Мне действительно не хотелась ни пить, ни кушать.

– Что же, тогда и я свернусь. Перекусил и будет.

Выходит, то, что сейчас было на столе, – это всего лишь легкая закуска.

– Я забыла расплатиться.

– Не озабочивайтесь этим. Я оплачу.

Нет уж. Я женщина самостоятельная и обеспеченная, могу заплатить за себя. Встала и пошла к своему столику, а там и официант на стрёме.

– Я думал, Вы из тех, кто погулял и слинял.

– А я не слинял. Я рад видеть Вас.

Он говорит на английском. Наслушалась я иностранных речей.

Как мы рады, как мы рады. Парень прилично говорит по-английски, и, если он рад, то и я рада. Мы оба ошиблись. Дала официанту на чаевые и пошла восвояси. О Павле позабыла. Вышла на Садовую улицу, в Гостином дворе за балюстрадой второго этажа очередь. Пригляделась – о боже! – люди стоят за туалетной бумагой.

– Сбежали с поля боя? – Павел тут как тут.

– Если для Вас завтрак в ресторане с дамой является боем, то что же говорить о более интимном?

– Вы отчаянная женщина.

Мне этот бывший выдающийся изобретатель начинает надоедать. Как обманчиво первое впечатление. Но и меня понять можно. Столько лет пребывать в добровольной схиме – тут любой более или менее прилично выглядящий и говорящий членораздельно субъект в штанах покажется рыцарем.

– Помнится, Вы говорили о семье, которую Вам приходится кормить извозом.

– Моя старушка развалилась и восстановлению не подлежит, так что остался я без средства производства. Намерен устроиться на платную автостоянку.

Честно говоря, мне его заботы до лампочки. Мне бы самой как-нибудь устроить свою жизнь. Хотела уже распрощаться, но тут мелькнула мысль: а не предложить ли ему поработать в моем будущем предприятии? Наслышана я о том, как атакуют частных предпринимателей разные бандгруппы. Будет у нас с Верой Петровной свой охранник. Мужик он крепкий, на здоровье не жалуется.

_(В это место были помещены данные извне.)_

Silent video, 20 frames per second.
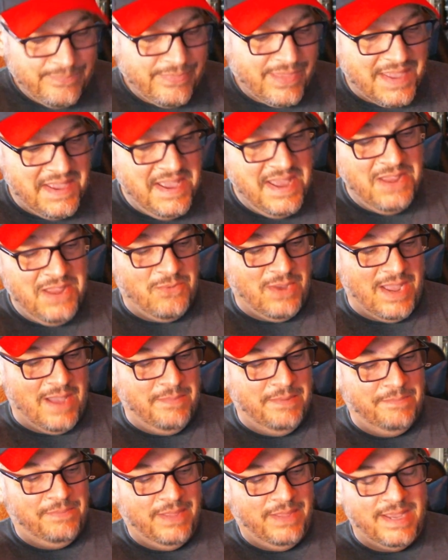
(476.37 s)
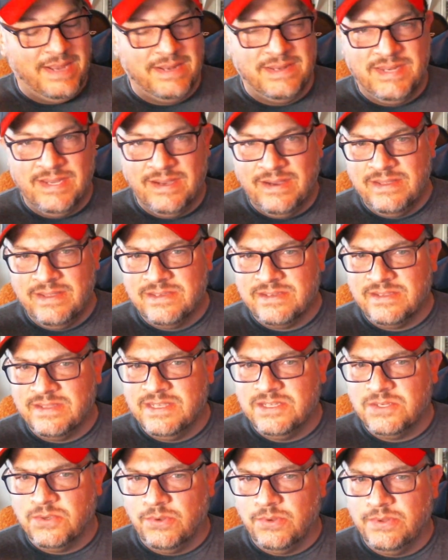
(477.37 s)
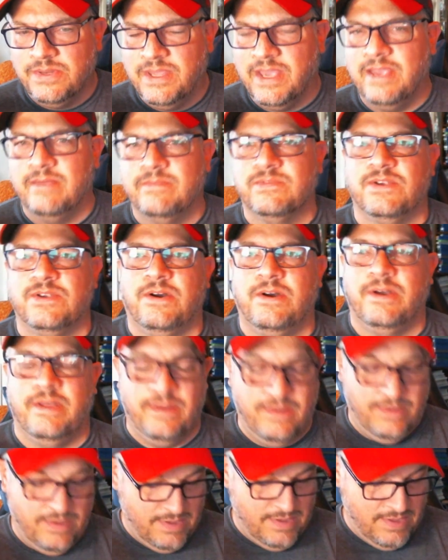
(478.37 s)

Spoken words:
Anyway, I've been playing tons of these old games onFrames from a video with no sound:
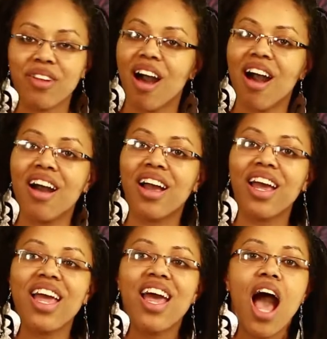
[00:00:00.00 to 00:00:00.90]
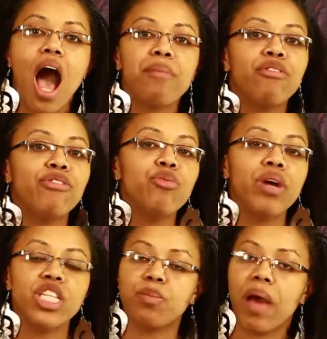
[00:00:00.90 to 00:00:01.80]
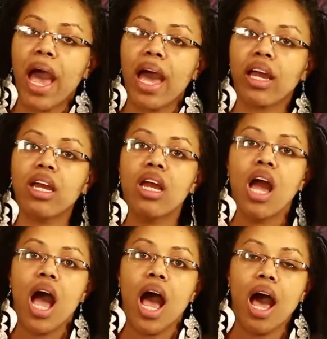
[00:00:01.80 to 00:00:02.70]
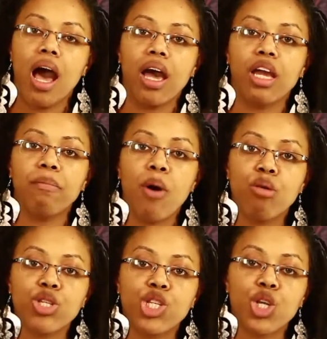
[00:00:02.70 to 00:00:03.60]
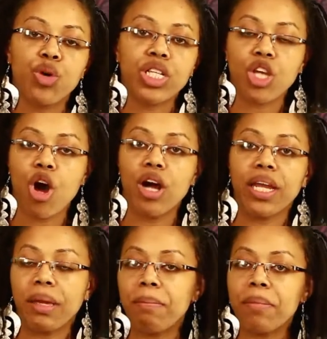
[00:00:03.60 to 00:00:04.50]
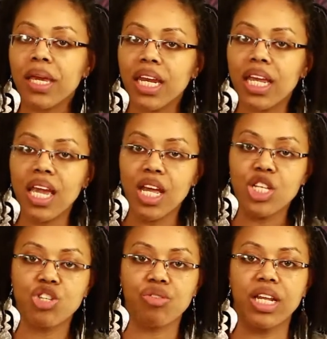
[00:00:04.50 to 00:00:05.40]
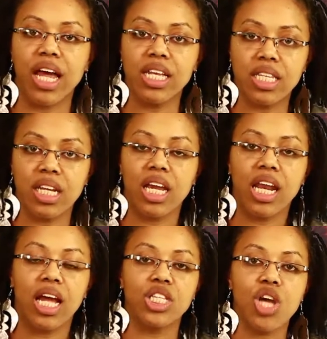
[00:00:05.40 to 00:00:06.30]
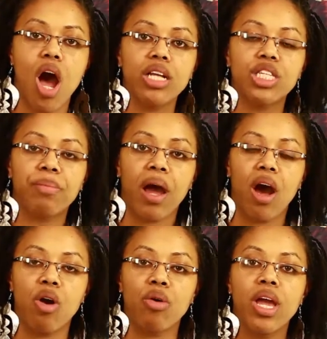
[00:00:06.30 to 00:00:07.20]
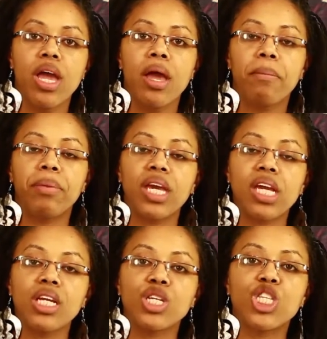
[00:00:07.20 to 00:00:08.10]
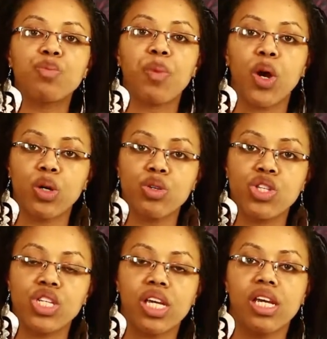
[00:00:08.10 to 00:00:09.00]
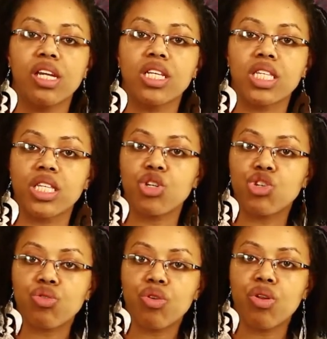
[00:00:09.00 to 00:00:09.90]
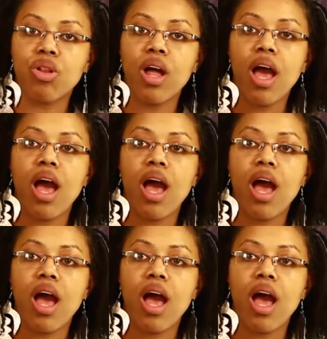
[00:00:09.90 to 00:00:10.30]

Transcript: vlog, um, a few months back, I posted what's called a mini history lesson, and I talked about being dispersed in Central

– Послушайте, Павел Михайлович, а если я Вам предложу работу, вы согласитесь?

– Я так и знал, что Вы настоящий современный деятель.

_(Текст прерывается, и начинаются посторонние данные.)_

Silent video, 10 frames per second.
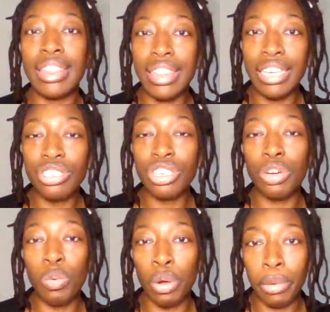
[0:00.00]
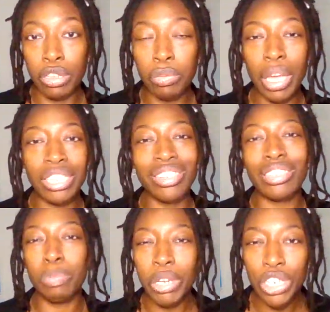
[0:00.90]
this could warm your space,
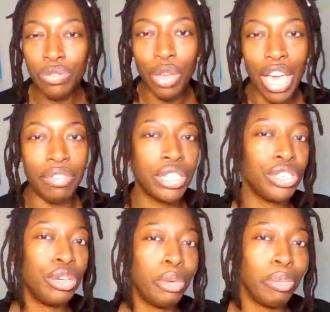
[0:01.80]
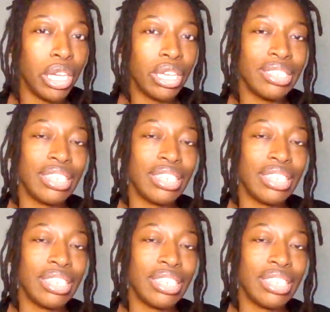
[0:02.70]
especially if you have other human beings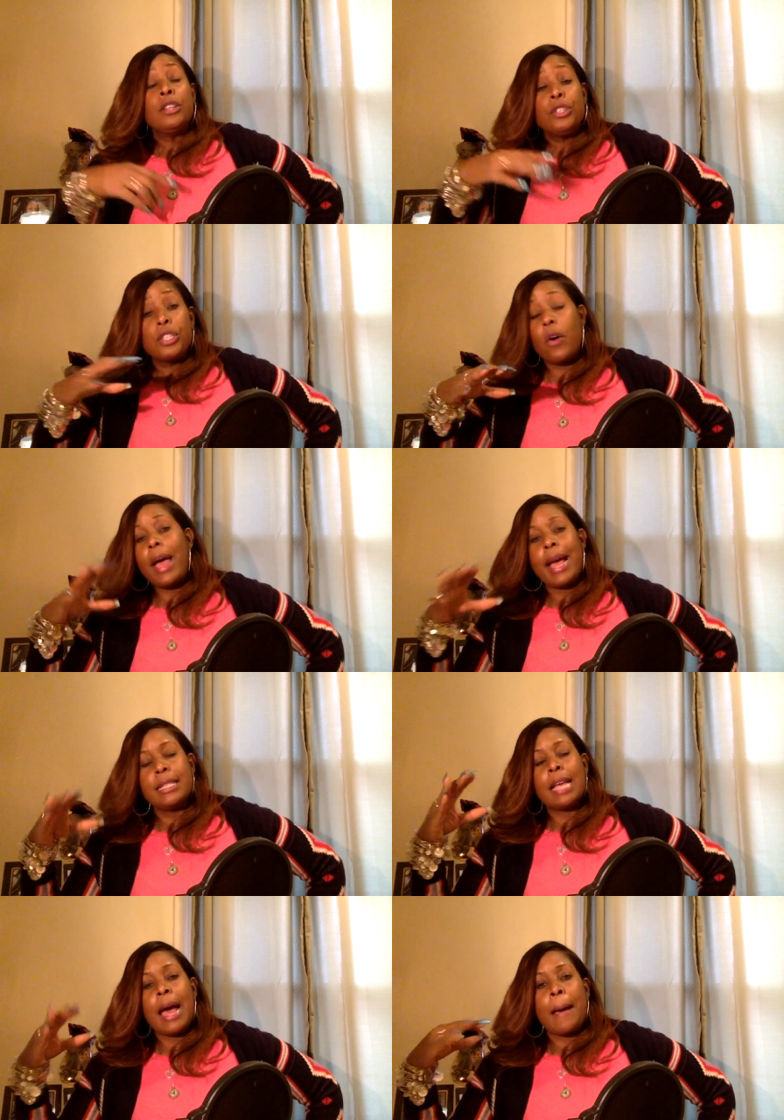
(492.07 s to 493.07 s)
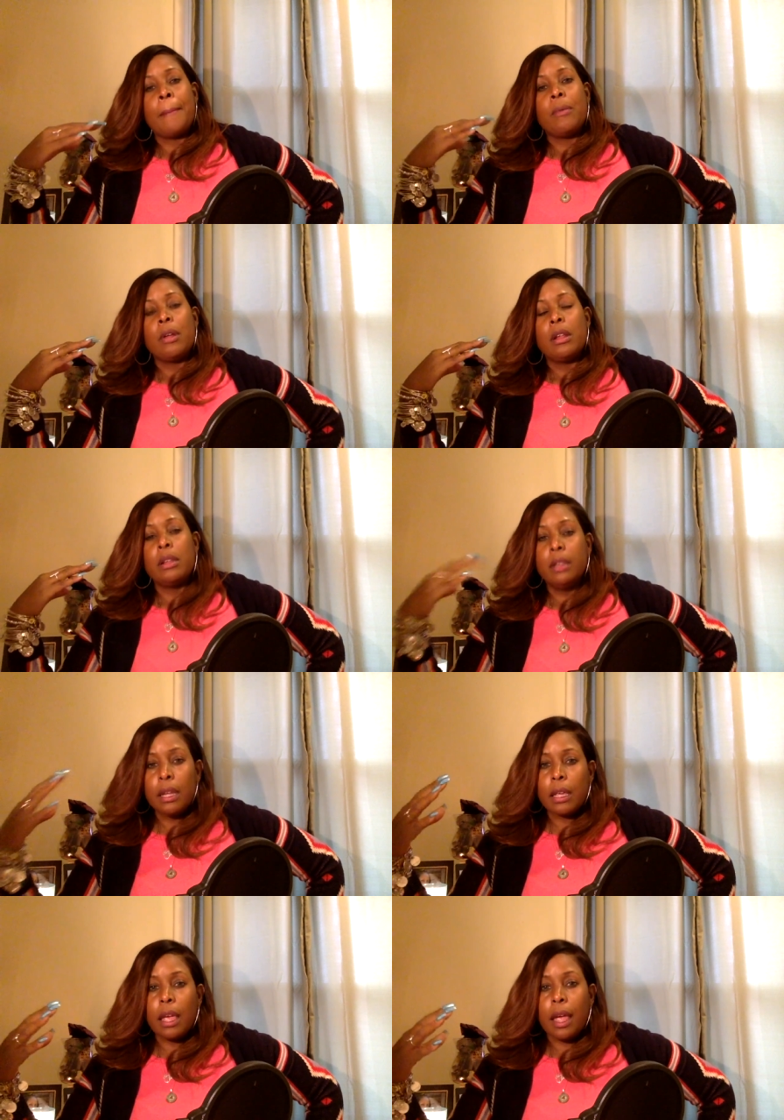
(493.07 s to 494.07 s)
So as I'm
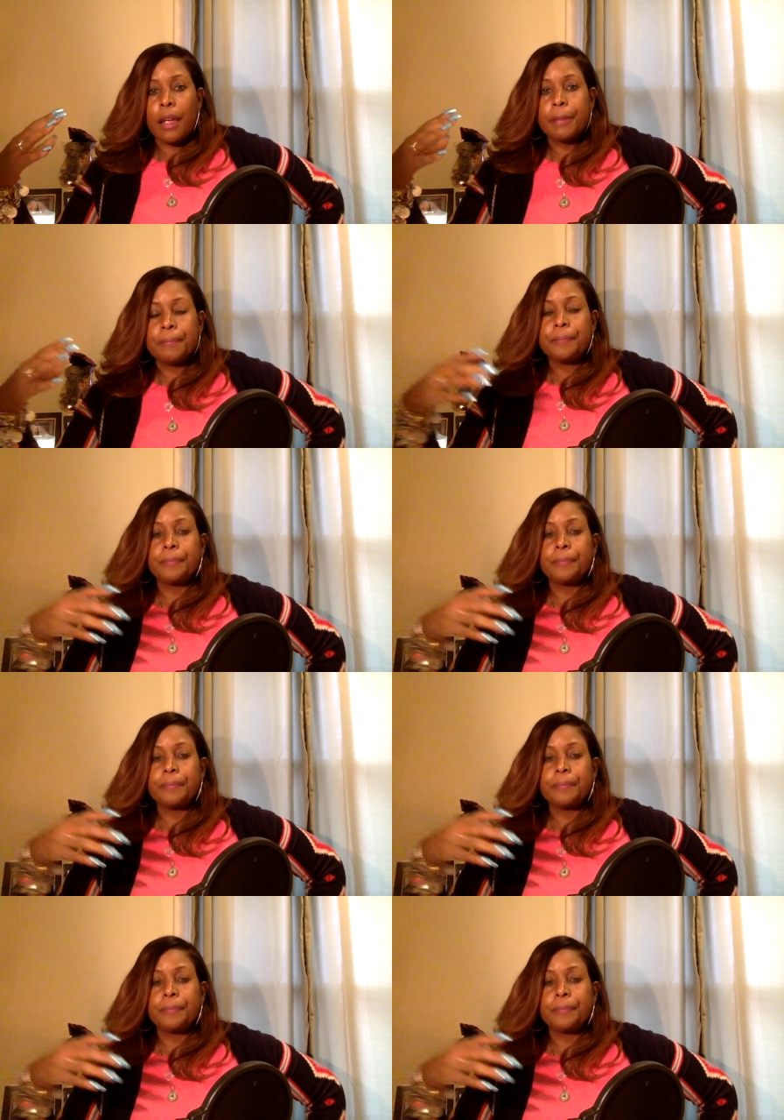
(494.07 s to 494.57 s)
looking,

Тон, с которым это было произнесено, покоробил меня, и я тут же парировала.

– Если Вы в слово «деятель» вкладываете ироничный смысл, то я отрицаю это. Я деятельный человек, и никто этого у меня не отнимет. Позвоните мне через неделю.

Как я была наивна, предполагая, что смогу за неделю оформить документы на кооператив. Продиктовала Павлу свой домашний – другого-то нет – телефон и пошла в Гостиный двор. Нет, не стоять в очереди за туалетной бумагой. Хотелось побыть одной. А где как не в толпе человек чувствует себя особо одиноким? Кроме того, мне надо что-то купить из зимней одежды. В Европе такое занятие прозвали американским shopping – так и хочется переиначить в неприличное.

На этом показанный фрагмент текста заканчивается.